Random walk --> Brownian motion

The concept of Brownian motion is usually preceded by first explaining a random walk, where someone starts at 0 on a number line, and at each point in time takes one step forward (with probability 1/2) or one step backward (probability 1/2). Then, they say something like, imagine instead of moving 1 step for every 1 unit increase in time, you move sqrt(h) steps in every h period of time, and take the limit as h goes to zero.

This, the very beginning, is where I begin to get confused. From t=0 to t=2 we would travel two steps. From t=2 to t=4 we would travel two steps. Yet, in h = 4 periods, we were supposed to travel sqrt(4) = 2 steps, not 4!

How is this resolved? Do things just get different from you move down into infinitesimal changes in distance and time?

You call a cab and quit stumbling back and forth.

I’m reaching way back into the memory banks for this one, so it may be way off the mark. There is an effect associated with infinitesimal step size. You’re essentially modeling a continuous process with discrete steps, so you have to take the limit as x (step size) goes to zero. You also have to remember that Brownian motion by definition is random, so at any particular time, it’s a probability that the particle will be at any point rather than a deterministic value. I think that’s right, but I can’t guarantee the memory is working correctly anymore :smiley:

The actual derivation is a little bit more complicated than that. This page has an outline, although the coding is a little off. Wikipedia discusses it a bit, although without the details.

Is this for MFE/3F?

Inspired by, although the question is really just for my understanding.

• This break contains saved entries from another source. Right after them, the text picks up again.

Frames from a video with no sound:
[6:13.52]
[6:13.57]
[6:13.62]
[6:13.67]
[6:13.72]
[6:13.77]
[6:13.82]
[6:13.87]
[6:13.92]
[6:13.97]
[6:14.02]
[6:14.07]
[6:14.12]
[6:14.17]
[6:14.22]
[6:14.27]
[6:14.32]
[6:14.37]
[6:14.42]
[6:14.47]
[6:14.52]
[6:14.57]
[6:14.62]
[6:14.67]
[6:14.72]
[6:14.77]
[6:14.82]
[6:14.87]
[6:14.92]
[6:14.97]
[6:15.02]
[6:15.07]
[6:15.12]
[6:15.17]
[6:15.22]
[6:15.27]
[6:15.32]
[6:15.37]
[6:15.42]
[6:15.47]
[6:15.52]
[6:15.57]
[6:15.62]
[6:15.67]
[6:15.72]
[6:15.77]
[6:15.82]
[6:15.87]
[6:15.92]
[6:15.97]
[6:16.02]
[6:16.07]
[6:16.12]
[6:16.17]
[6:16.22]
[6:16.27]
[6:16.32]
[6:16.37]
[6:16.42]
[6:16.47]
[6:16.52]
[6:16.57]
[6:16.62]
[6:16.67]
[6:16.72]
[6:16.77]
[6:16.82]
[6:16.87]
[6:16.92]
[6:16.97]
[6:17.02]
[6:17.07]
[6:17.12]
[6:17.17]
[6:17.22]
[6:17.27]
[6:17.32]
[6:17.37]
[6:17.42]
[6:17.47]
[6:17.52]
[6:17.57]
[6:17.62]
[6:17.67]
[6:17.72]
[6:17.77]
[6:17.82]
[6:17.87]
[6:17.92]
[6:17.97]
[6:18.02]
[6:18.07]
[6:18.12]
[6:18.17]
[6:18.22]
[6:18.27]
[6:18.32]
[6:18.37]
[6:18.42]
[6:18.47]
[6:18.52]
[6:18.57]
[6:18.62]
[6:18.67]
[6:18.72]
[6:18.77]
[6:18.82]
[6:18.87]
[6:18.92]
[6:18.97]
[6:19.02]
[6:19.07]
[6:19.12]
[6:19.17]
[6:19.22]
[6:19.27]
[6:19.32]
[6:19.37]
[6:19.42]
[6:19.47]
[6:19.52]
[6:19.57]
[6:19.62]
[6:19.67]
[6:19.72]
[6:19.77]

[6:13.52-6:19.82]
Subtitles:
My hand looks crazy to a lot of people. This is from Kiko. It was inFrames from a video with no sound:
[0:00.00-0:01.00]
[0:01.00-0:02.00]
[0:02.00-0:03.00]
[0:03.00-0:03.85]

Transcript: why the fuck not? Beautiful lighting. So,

Also I screwed up my example: 2 is supposed to sqrt(2), but still, sqrt(2) + sqrt(2) <> 2

Each individual step remains the same size. The total distance traveled (the amount of wear and tear on the soles of your shoes, say) goes up linearly with time. The square root isn’t for how far you travel; it’s for how far you get. How far you get is less than linear, because a lot of time, you’re just erasing previous progress. So, for instance, after you take 10,000 steps, you’re probably only about 100 steps away from where you started, because most of your steps just cancel each other out.

The simple answer is you don’t take sqrt(h) steps in h periods. You take h steps, it’s the size of the step that is sqrt(h) rather than one. Originally the variance per step was 0.51^2 +0.5(-1)^2 = 1. Since there was one step per unit time the variance per unit time is 1. Now the variance per step is h. There are 1/h steps in one unit of time and the steps are independent so the variance is the sum of 1/h h’s or 1. So the variance is still one per unit time.

Right, it makes sense that the displacement would shrink. I guess what I’m really saying is, when you integrate displacement, you get distance traveled. What happens when you integrate a standard Brownian motion? I seem to recall you get something like 1/2 * [W^2(t) - t] where W(t) is the Brownian motion. Not quite sure how to interpret that though.